A Haggadah tells the story of the Exodus of the Jews from Egypt, which is read by Jews celebrating the Passover Seder. Most are plain, but the Sarajevo Haggadah is richly illustrated in a style similar to many illuminated Christian manuscripts of the fourteenth Century. Observing the conservationist Andrea Pataki at work on the Sarajevo Haggadah gave Geraldine Brooks the framework for her novel.
Rare book restorer, Hannah Heath, discovers various fragments trapped in the quires of an ancient manuscript. Having completed her restoration work, Hannah sets off on a forensic investigation to uncover the book’s history. Working backwards from a young Jew caught up in the Bosnian War, through the ghetto in Venice right back to the Expulsion from Spain, each fragment reveals a story of mingled tragedy and hope, loyalty and betrayal. Combining clues from the real manuscript with ideas from her vivid imagination, Brooks has created a riveting history of the People of the Book.
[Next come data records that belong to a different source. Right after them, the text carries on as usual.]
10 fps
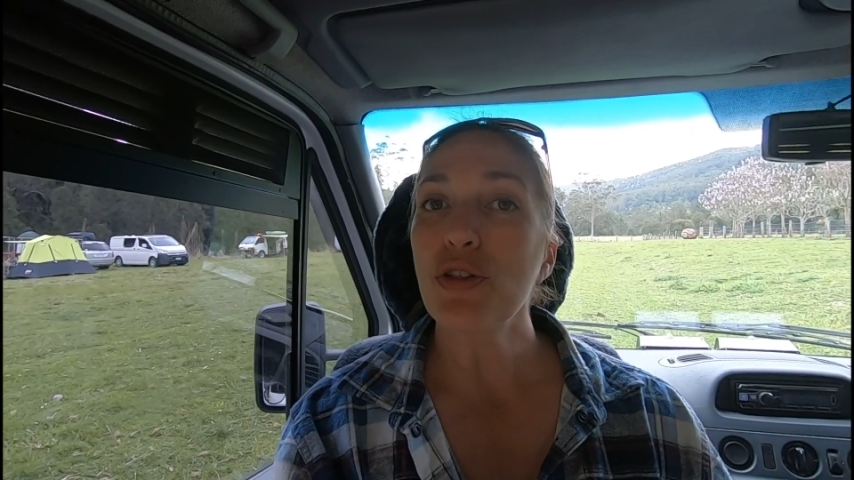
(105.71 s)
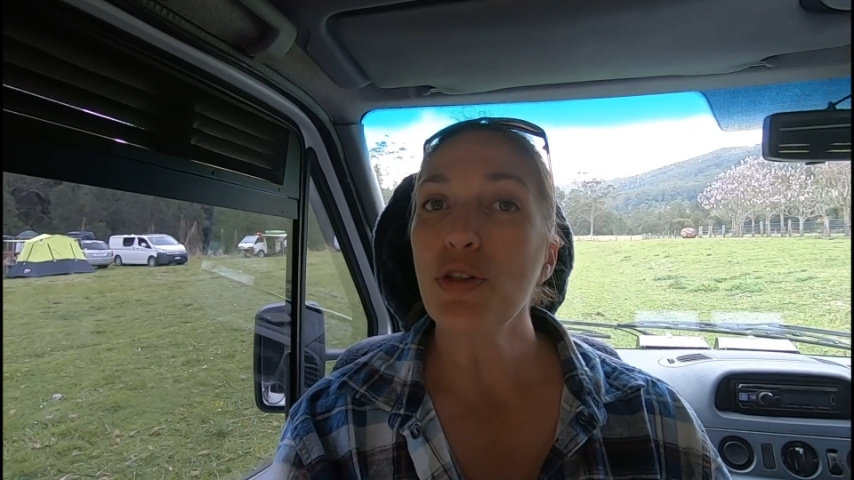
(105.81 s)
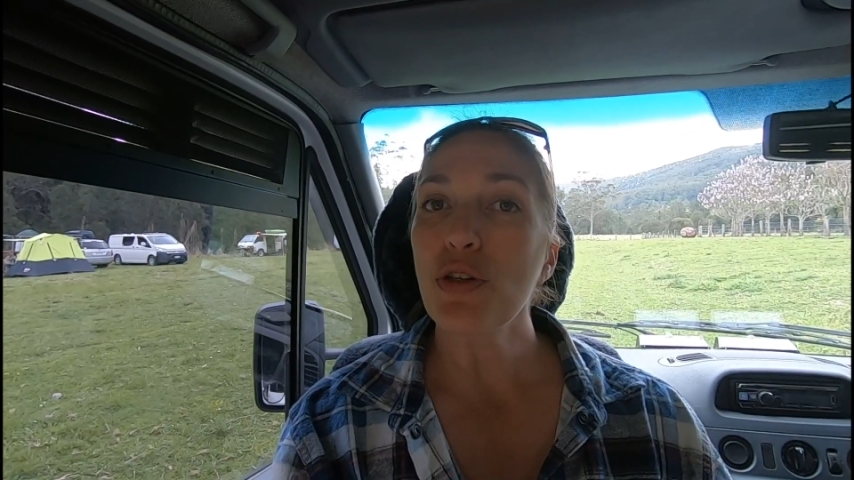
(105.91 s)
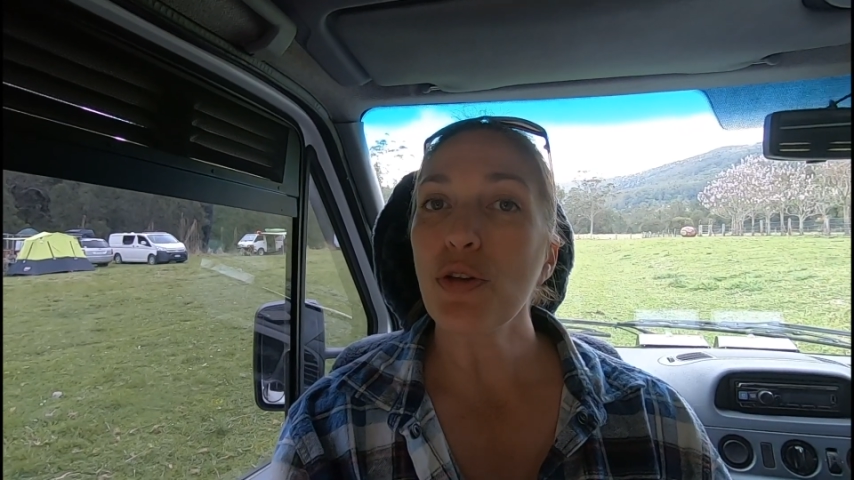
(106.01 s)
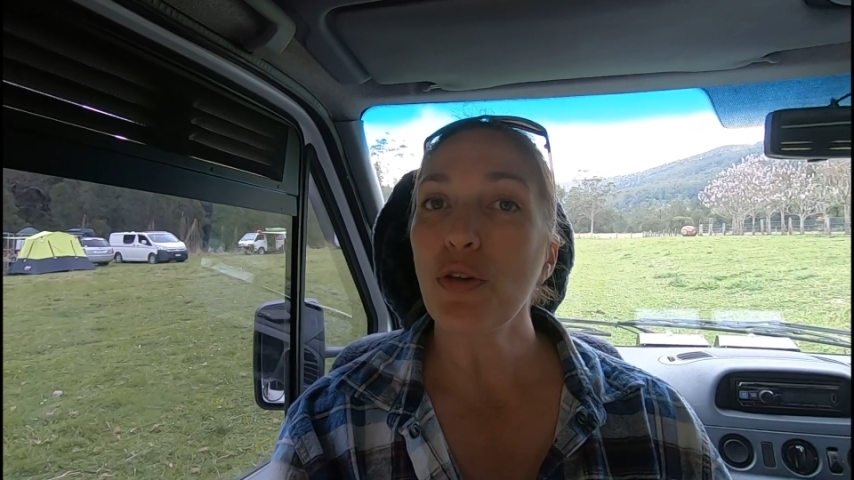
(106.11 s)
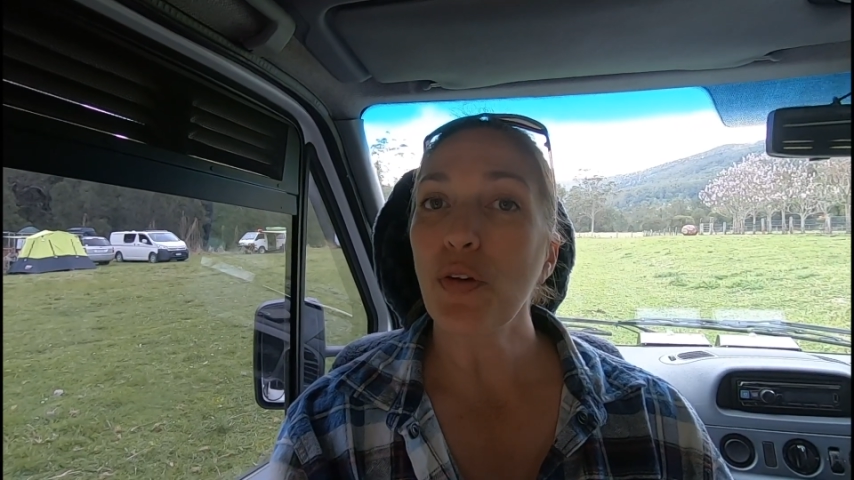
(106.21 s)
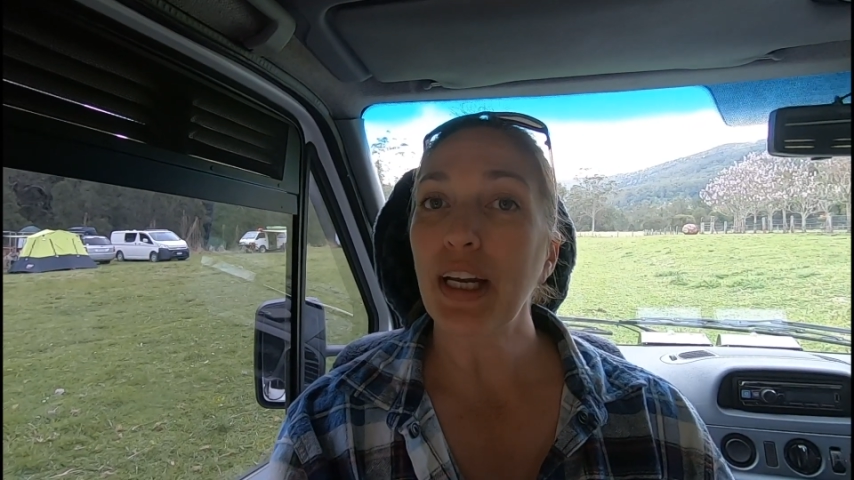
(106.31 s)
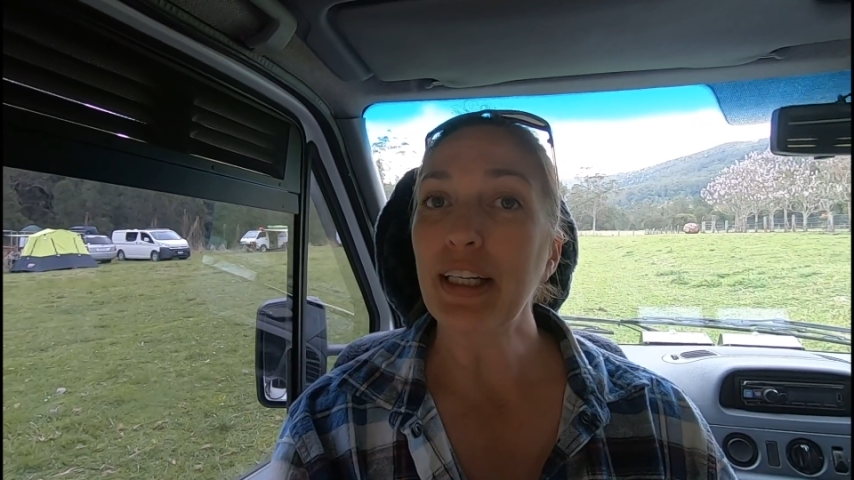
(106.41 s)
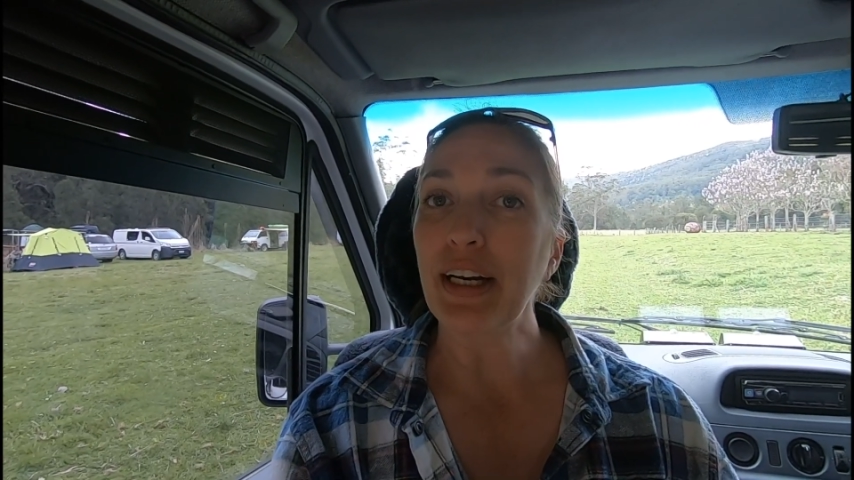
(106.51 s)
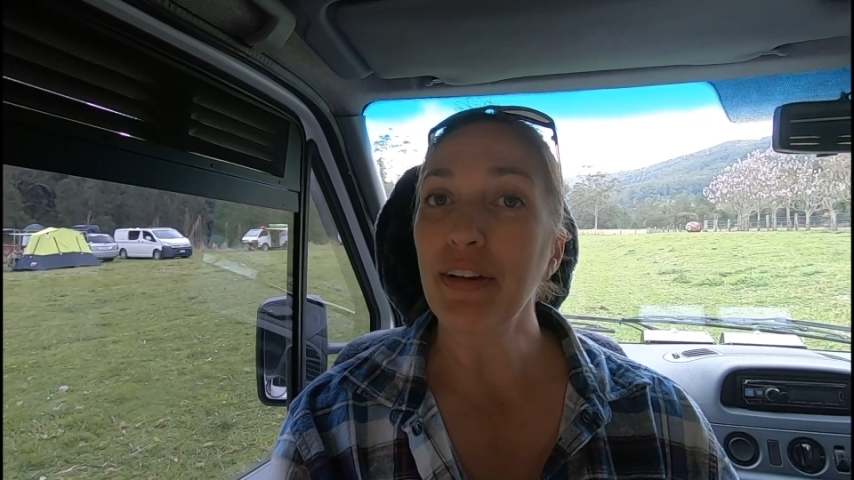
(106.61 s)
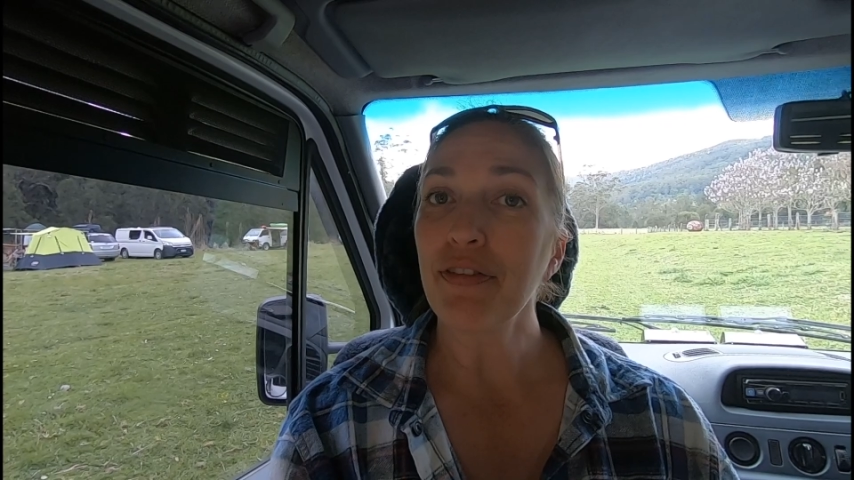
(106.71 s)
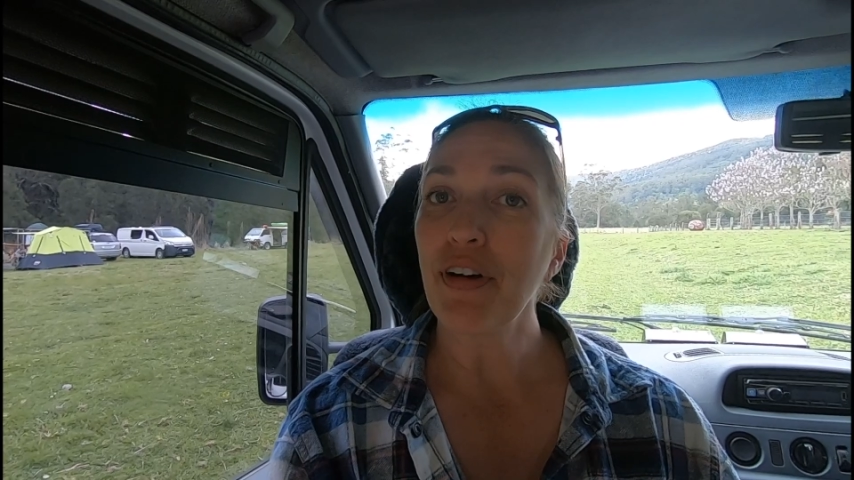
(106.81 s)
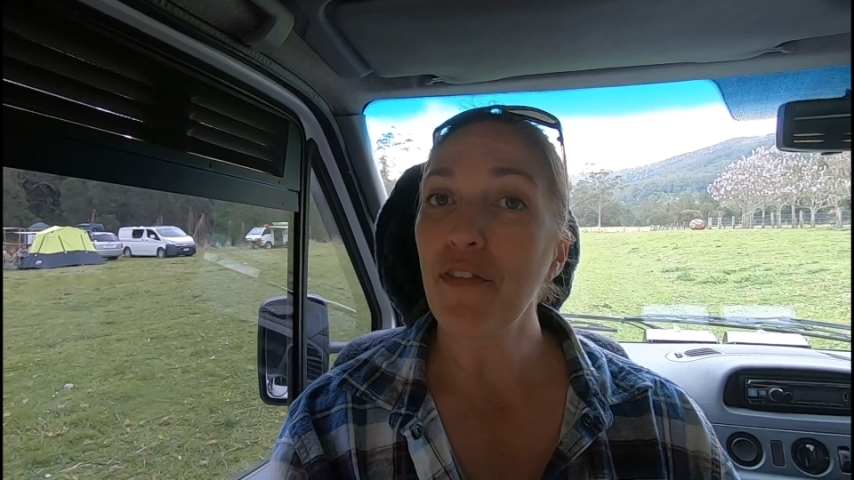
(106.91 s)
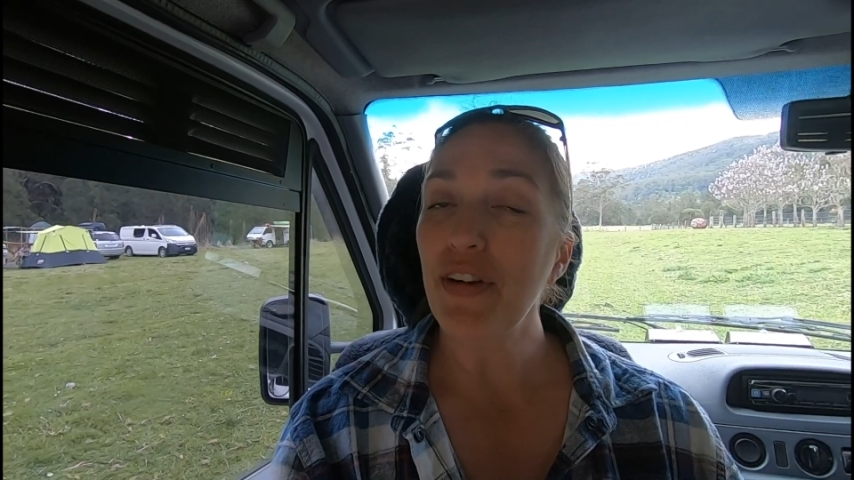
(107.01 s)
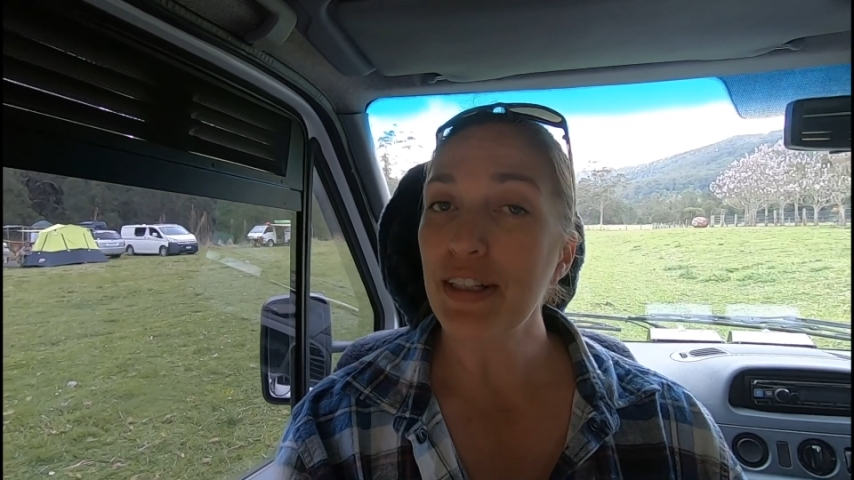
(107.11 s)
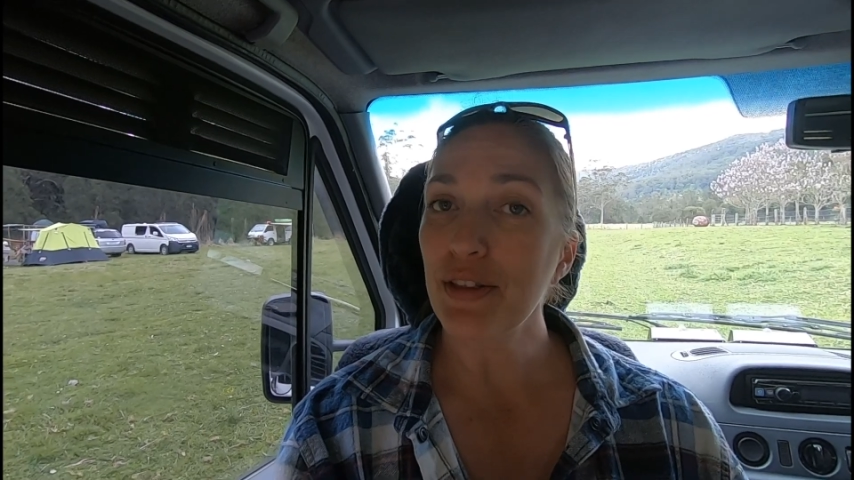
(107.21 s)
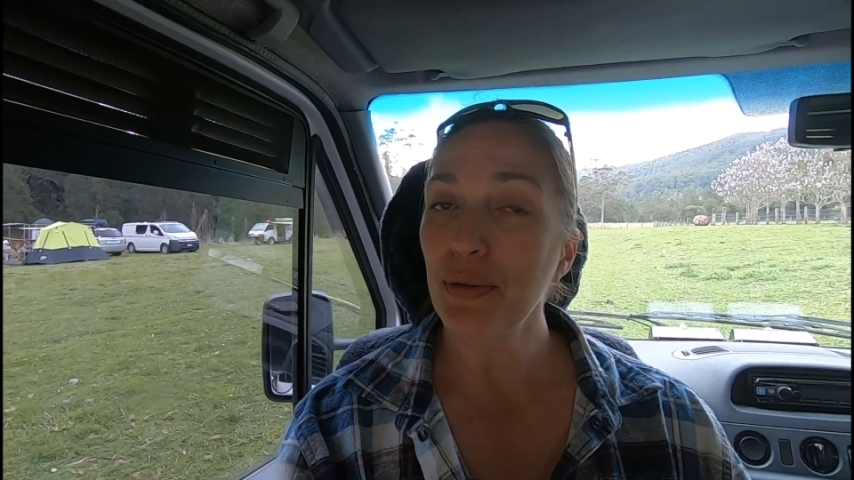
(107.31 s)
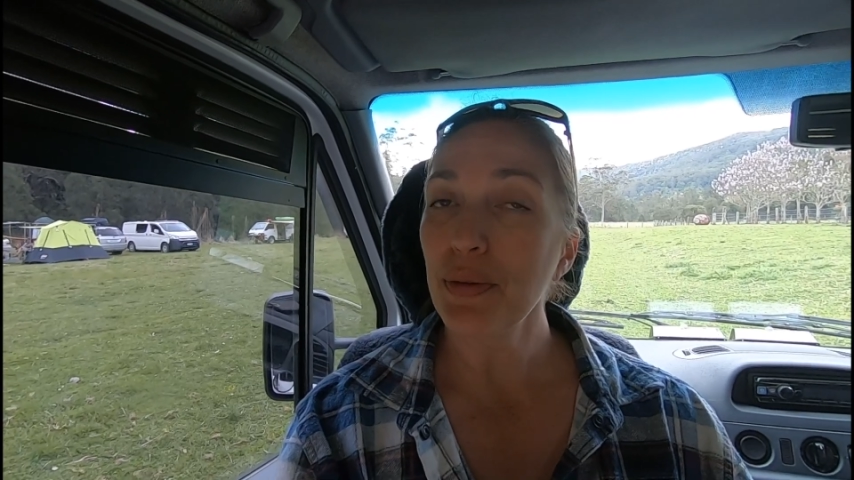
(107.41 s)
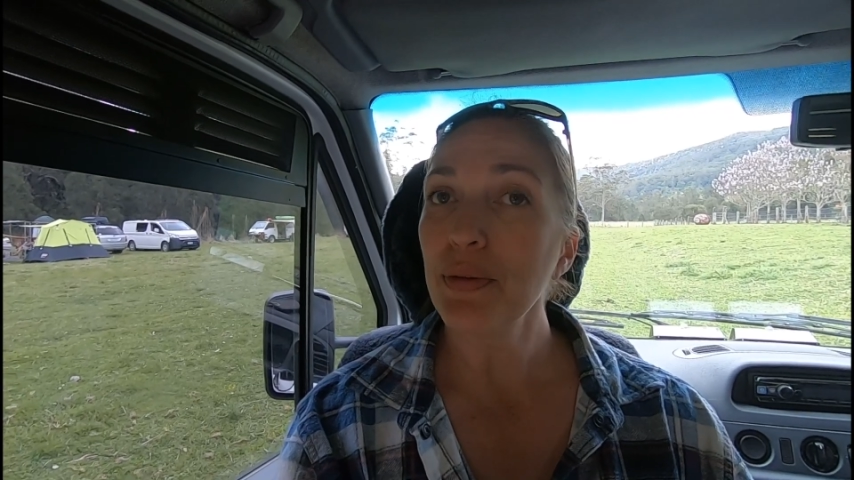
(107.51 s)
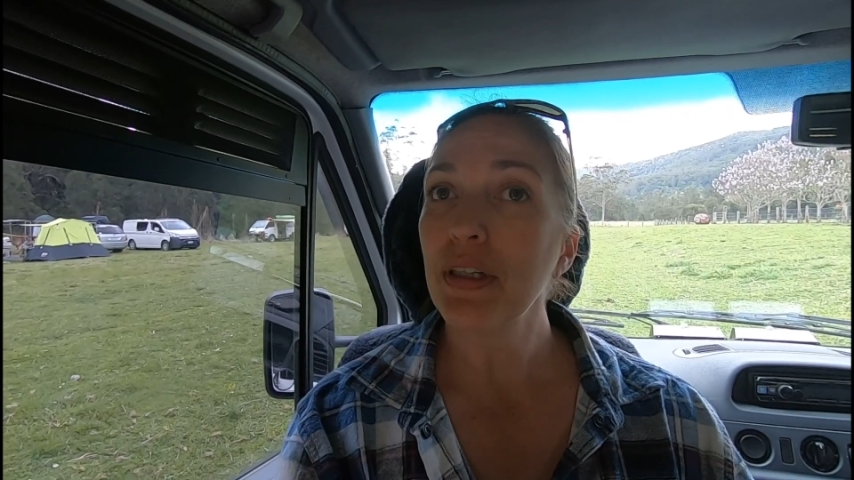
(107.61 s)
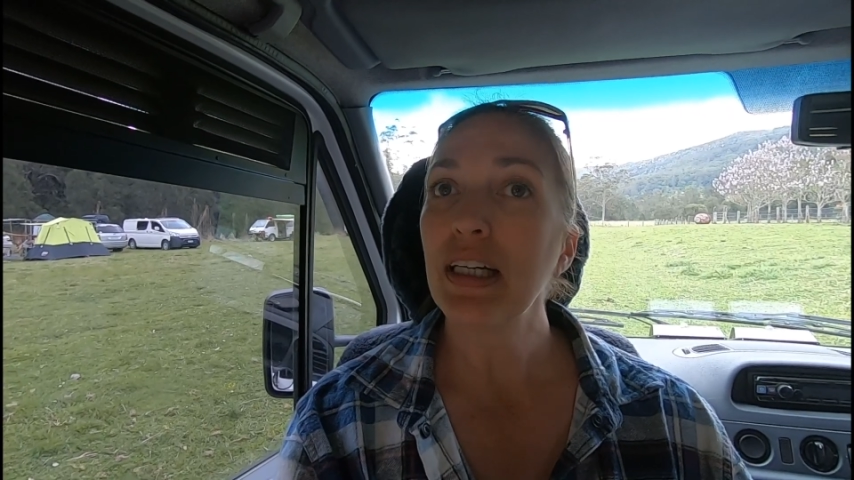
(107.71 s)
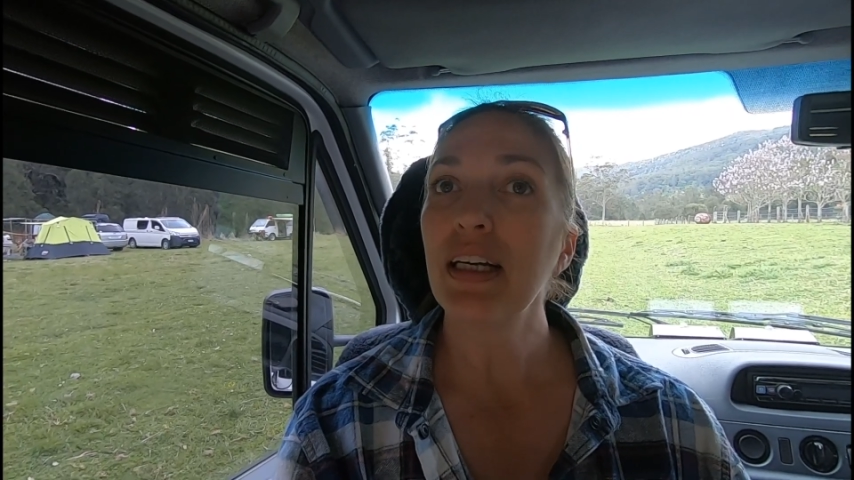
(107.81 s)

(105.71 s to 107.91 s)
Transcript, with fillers: to the Van Life Festival,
Hannah’s story soon becomes mingled with the history of the Haggadah, as she wrestles with her own history and discovers connections she never knew, which make her the latest of the People of the Book.
Stories told in flashback can be tedious, the two threads becoming difficult to follow in parallel. Brooks has done a superb job. Each clue is examined in turn, followed by the fictionalised history that placed it in the manuscript. The historical scenes are vividly painted, and peopled with characters with whom the reader can identify. Every episode tells of the best and worst of human character, as the fear of the other leads to fracturing of harmonious relationships between communities of faith. Brooks’ message is clear: the Haggadah’s survival by the actions of people of different faiths calls us to seek reconciliation.
At times, the histories are rather too detailed, especially the torture scenes. And the final episode of Hannah’s story would be more at home in Mission Impossible. But overall, this is a well-researched and well-written book. It’s definitely worth reading.